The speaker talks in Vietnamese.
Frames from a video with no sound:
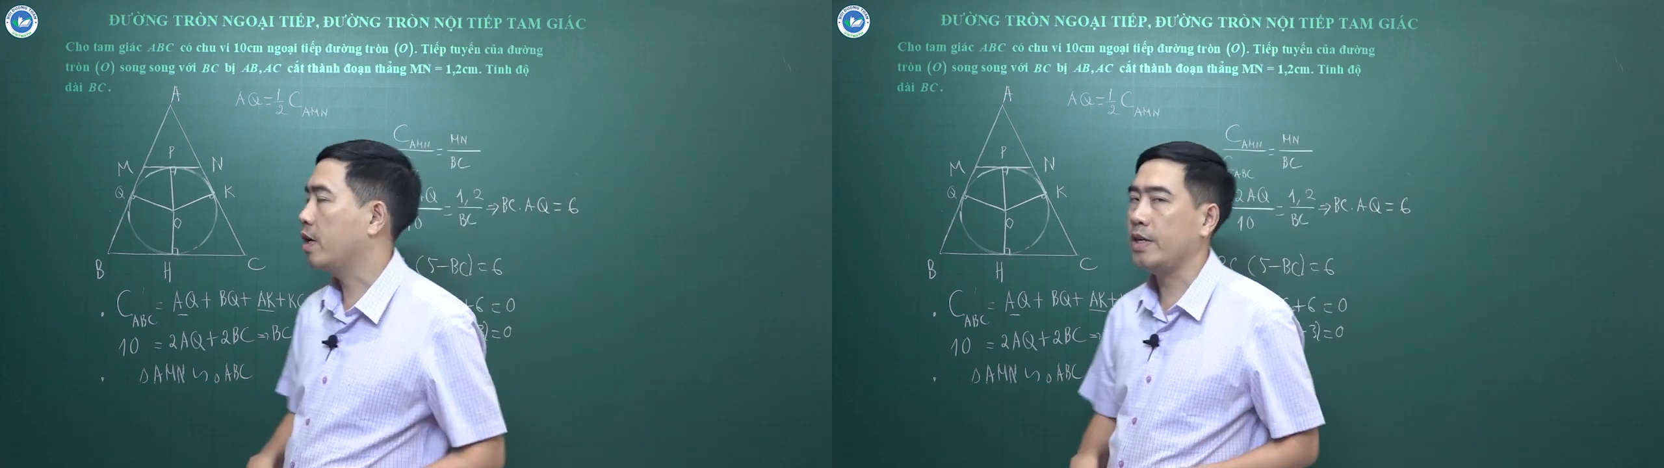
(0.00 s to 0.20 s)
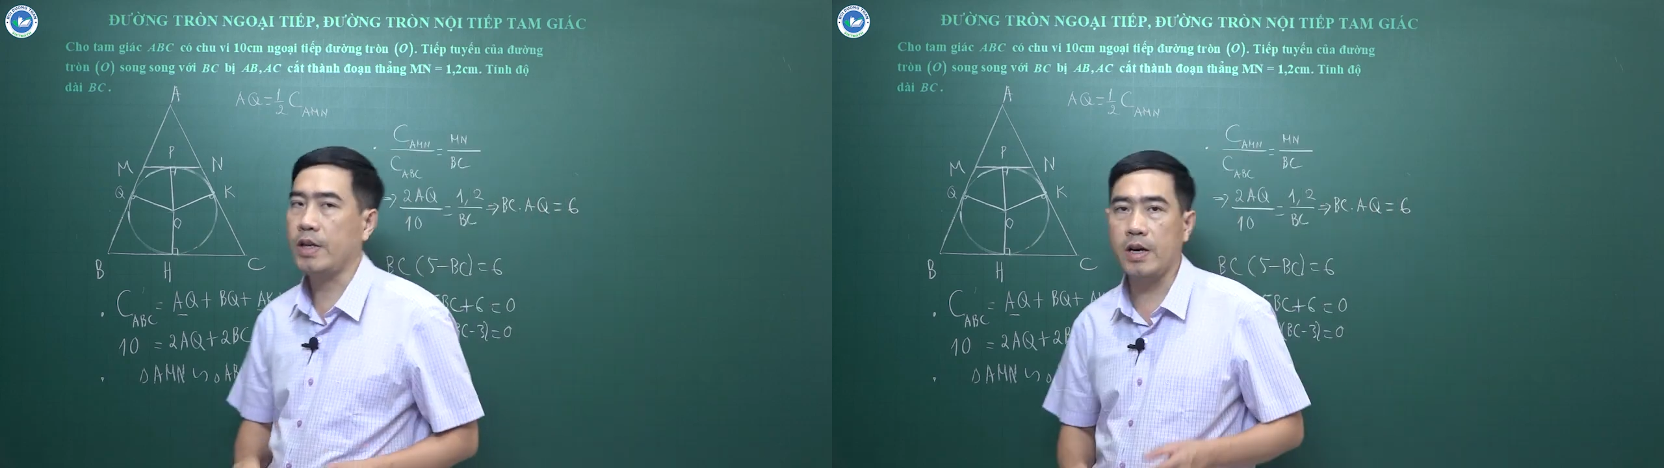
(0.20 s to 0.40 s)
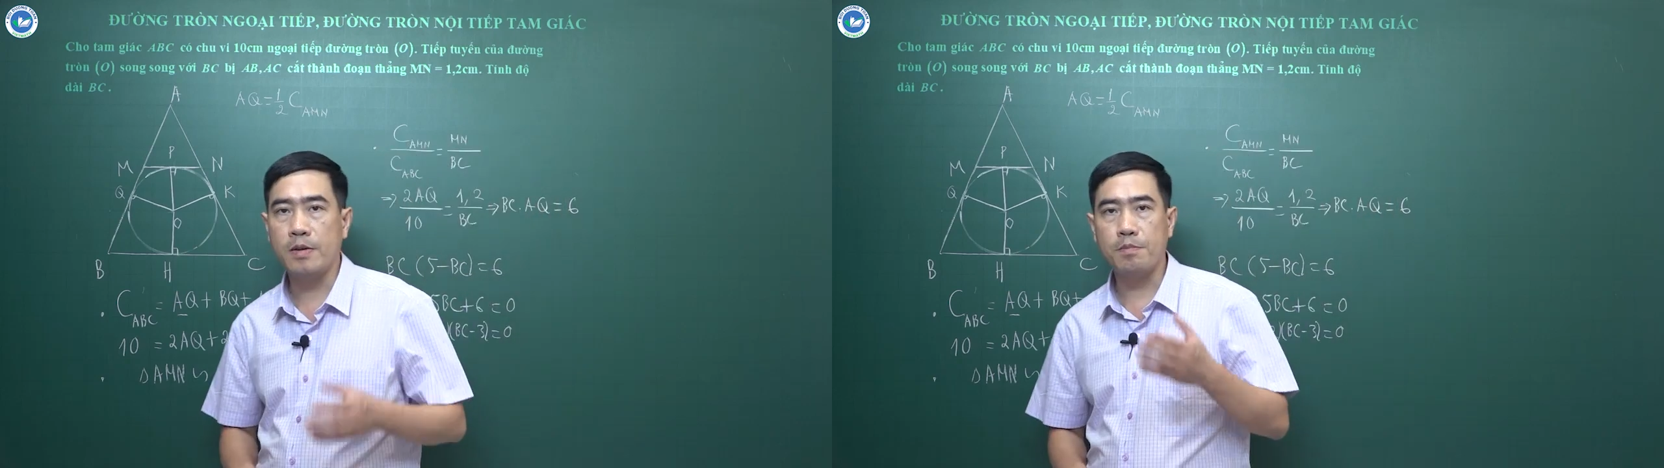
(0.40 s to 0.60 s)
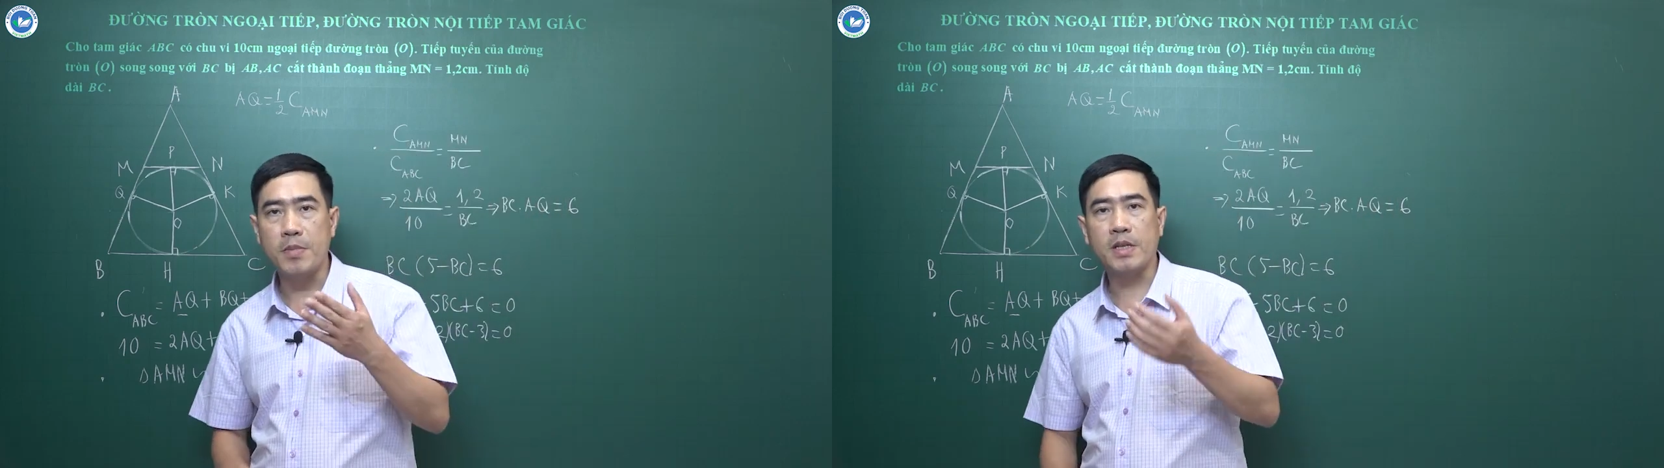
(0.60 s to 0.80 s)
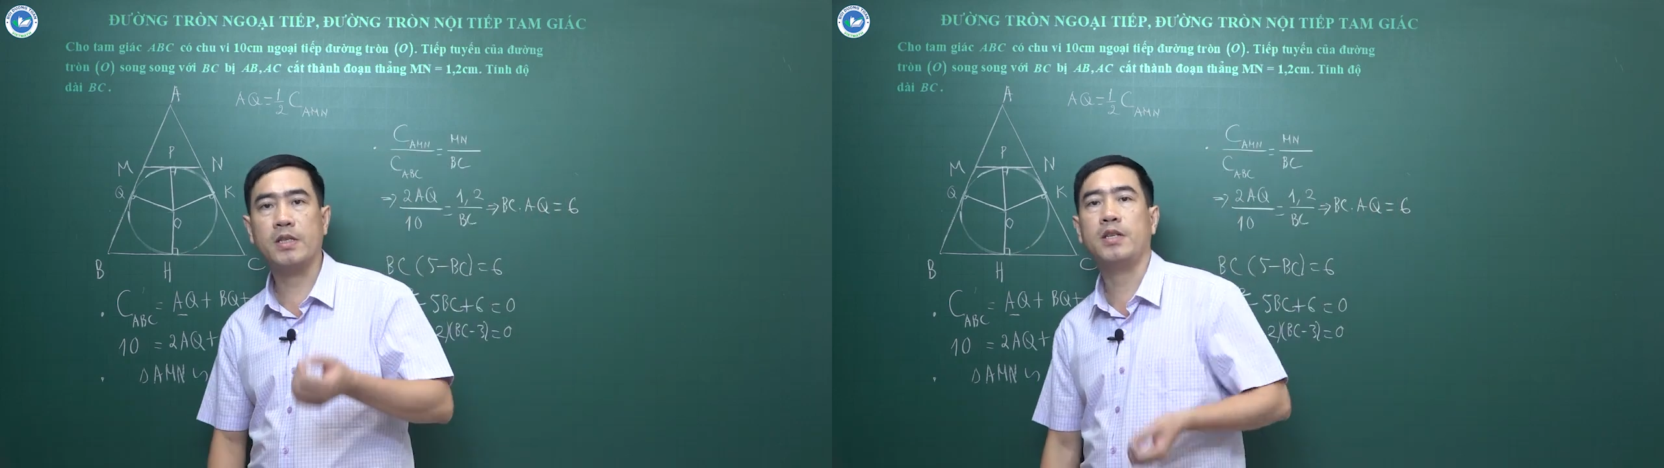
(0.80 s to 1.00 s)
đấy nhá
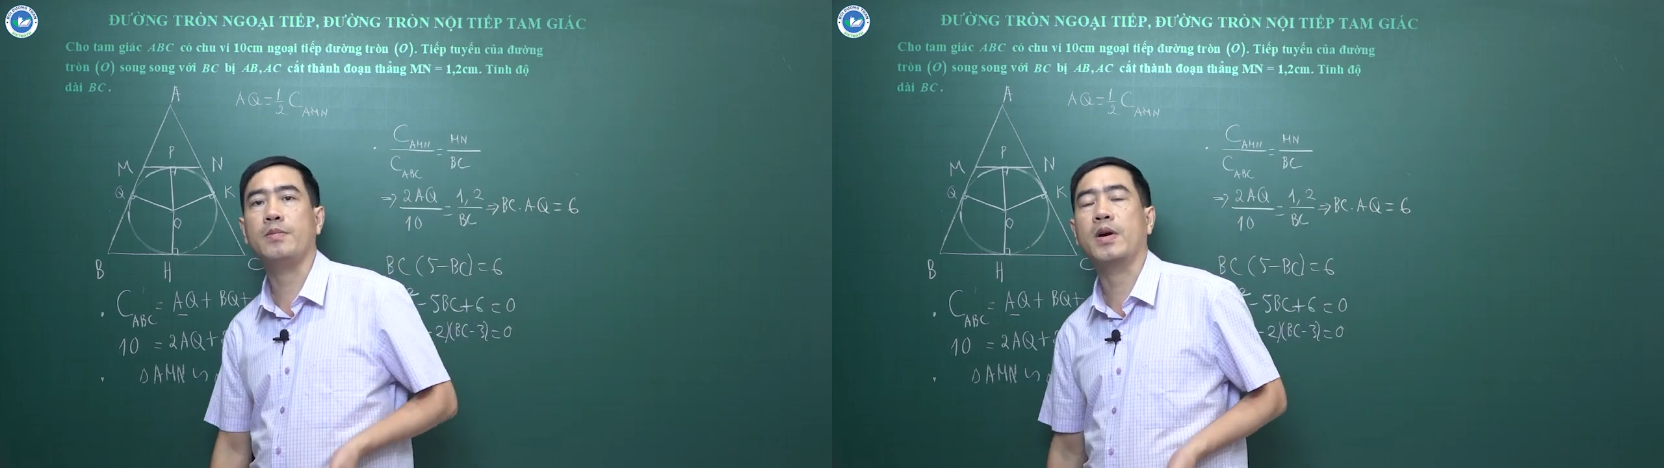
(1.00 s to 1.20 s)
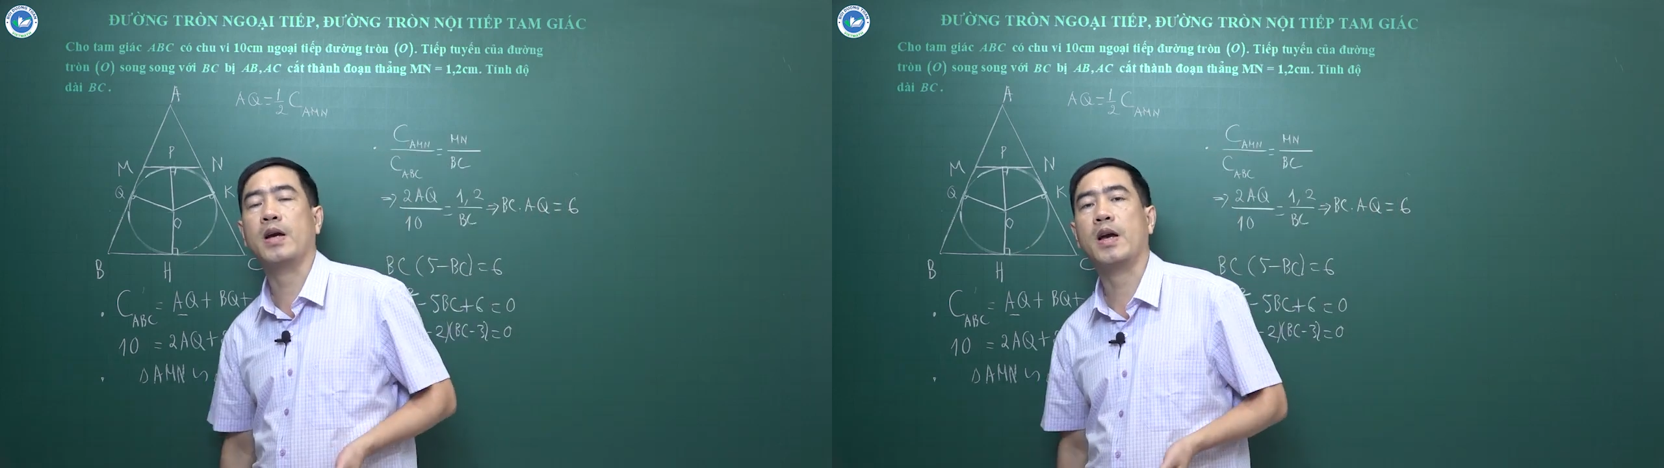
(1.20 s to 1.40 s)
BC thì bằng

------------------------------------------------------------

▸ **Required action**:
Retype the records above exactly, and keep any picture out of what you write.

▸ **The completed task**:
The speaker talks in Vietnamese.
Frames from a video with no sound:
(0.00 s to 0.20 s)
(0.20 s to 0.40 s)
(0.40 s to 0.60 s)
(0.60 s to 0.80 s)
(0.80 s to 1.00 s)
đấy nhá
(1.00 s to 1.20 s)
(1.20 s to 1.40 s)
BC thì bằng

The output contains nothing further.